Avec la hype autour de Tiger King, c'est peut être le moment ! 

C'est vrai ! Je l'ai déjà fait tu sais (rires). Mais Peaches le porte beaucoup mieux que moi. 

Ce titre montres que tu es une vraie songwriteuse, et pas qu'une poupée pop. Tu souffres de cette image ? 

Beaucoup de gens ne s’attachent qu’à la musique, à la mélodie. Mais c’est pas grave chacun prend ce qu’il a à prendre, mais parfois, je me demande pourquoi je ne suis pas reconnue pour ça. 

Du sexisme ?

Peut-être. C'est vrai qu'à une époque, les filles, on les collait devant un micro avec une chanson et on leur demandait pas trop leur avis. Plein de femmes auteurs ou compositrices ont mis du temps avant d’imposer leur style, leur patte. Et malheureusement je pense que ça existe encore, les mecs qui se permettent de faire des réflexions d'un autre temps. Jean-Louis Murat en a donné un bon exemple en s'en prenant, récemment, à Angèle. Les gars, on est en 2020, il va falloir vous mettre à jour ! 

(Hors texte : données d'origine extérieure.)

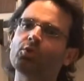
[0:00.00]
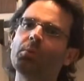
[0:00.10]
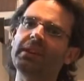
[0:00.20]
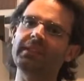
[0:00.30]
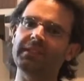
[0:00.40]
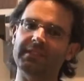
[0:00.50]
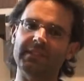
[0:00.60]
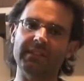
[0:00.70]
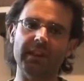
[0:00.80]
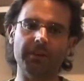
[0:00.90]
sweetness
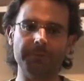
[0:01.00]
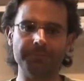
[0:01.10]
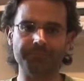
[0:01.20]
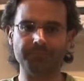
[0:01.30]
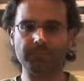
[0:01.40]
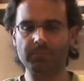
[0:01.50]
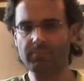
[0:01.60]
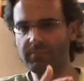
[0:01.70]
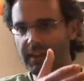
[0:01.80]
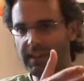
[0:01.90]
in there.
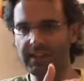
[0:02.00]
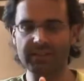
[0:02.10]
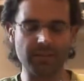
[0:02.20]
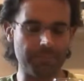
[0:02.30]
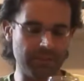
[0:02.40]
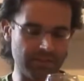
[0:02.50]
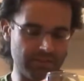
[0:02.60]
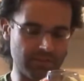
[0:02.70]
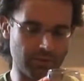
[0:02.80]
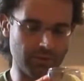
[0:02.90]
It is a
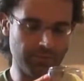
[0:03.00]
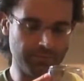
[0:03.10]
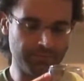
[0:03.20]
pilsner.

Ton public est particulièrement queer, et tu as beaucoup joué dans des soirées LGBT+. Pourquoi à ton avis ?

Peut-être parce que j'ai toujours essayé d'être libre et joyeuse dans ma musique. Et que le public queer est libre et joyeux ! A chaque fois qu'on a participé à des soirées queer, comme les Flash Cocottes, j'ai pu vraiment me rendre compte de ces deux aspects. Les gens ne sont pas là pour se regarder, se juger, c'est très bienveillant. J'ai de la chance d'avoir un public positif, fêtard, mais très respectueux.

Tu es fêtarde, toi ? Même en vivant en Bretagne ? 

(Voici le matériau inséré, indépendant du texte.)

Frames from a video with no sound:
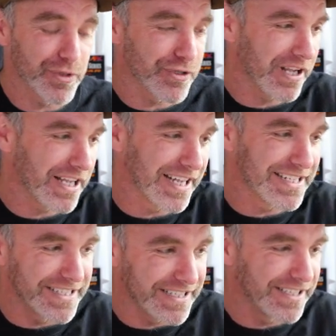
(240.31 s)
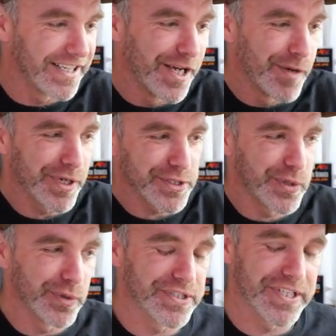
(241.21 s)
to Australia, they didn't, but it's
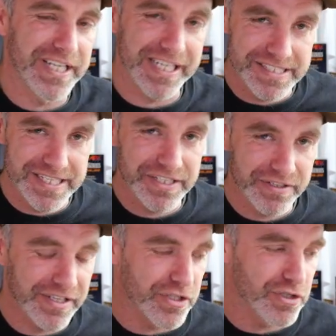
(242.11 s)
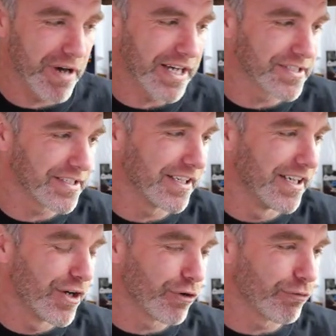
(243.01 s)
cool to see they're continuing the dragster
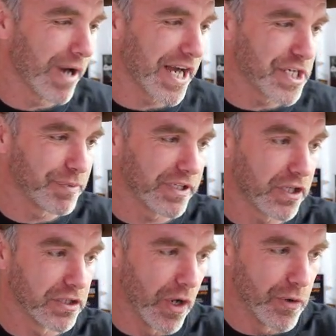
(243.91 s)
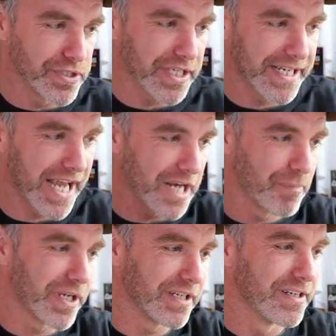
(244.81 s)
range. But closed
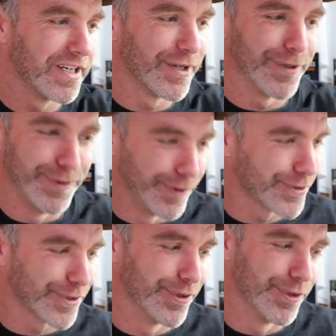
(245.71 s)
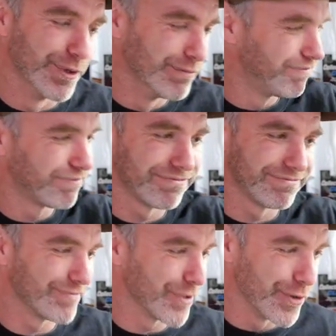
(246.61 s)
canopy, looks cool,
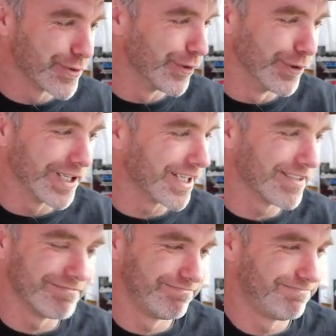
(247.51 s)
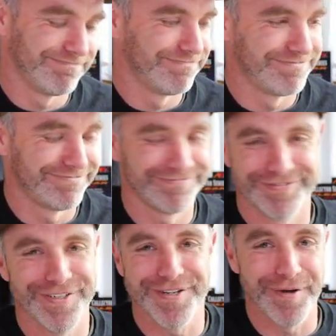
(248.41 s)
new tooling.
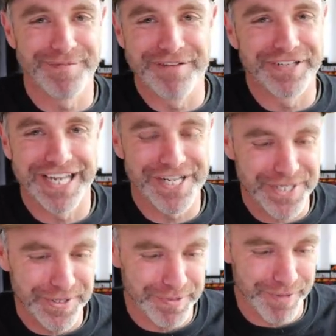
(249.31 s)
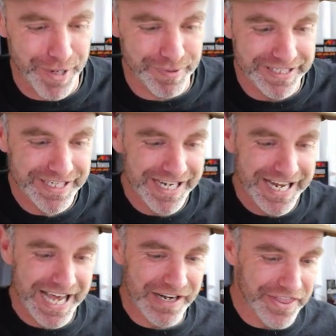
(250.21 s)
I'm loving HL at the moment.
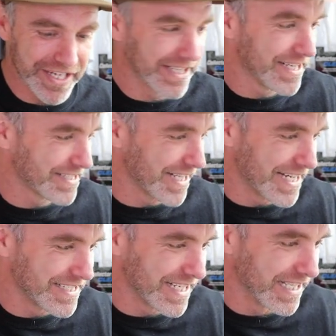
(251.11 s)
And I think this is the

C'est vrai que j’ai tendance à sortir moins souvent mais plus, quand je sors c’est longtemps et tard ! Je pousse un peu le bouchon, mais je fais pas non plus toutes les semaines ou tous les soirs. L’autre jour j’écoutais de la musique, et j'ai ressenti physiquement le besoin de danser. On se fait chier quand même en confinement, on ne peut pas aller boire un coup, retrouver des amis, danser... 

Pourtant tu as l'air plus rangée, plus calme dans ce titre... 

C'est vrai. Mon disque sera un peu plus mélancolique. Les tempos moins soutenus, même s'il y a des titres plus club. Peut-être que ça allait un petit peu moins bien. On grandit, on vieillit, on est moins optimistes sur l’état du monde, de la planète... L’année 2018 a été marquée par le décès de mon père, et forcément, son départ a changé un peu ma manière de prendre la vie.  Je suis d'ordinaire très joyeuse, je me dis toujours que ça va bien finir. Mais depuis que j’ai perdu mon père, j’ai perdu un petit morceau d’optimisme. Peut être que ça reviendra un jour, mais ça a teinté l’album, c'est sûr. 

Il y a toujours eu quelque chose de naïf, d'enfantin presque dans tes chansons. C'est fini ? T'es devenue adulte ? 

Je me suis vraiment dit le jour où mon père est mort que je devenais adulte. A 37 ans, je n'avais jamais ressenti ça. J'ai vécu ma vie jusqu'à présent avec une forme d’innocence, de légèreté. J’avais l’impression d’avoir toujours 17 ans. Mais je suis grande maintenant, même si j'aurai toujours cette part d’enfant.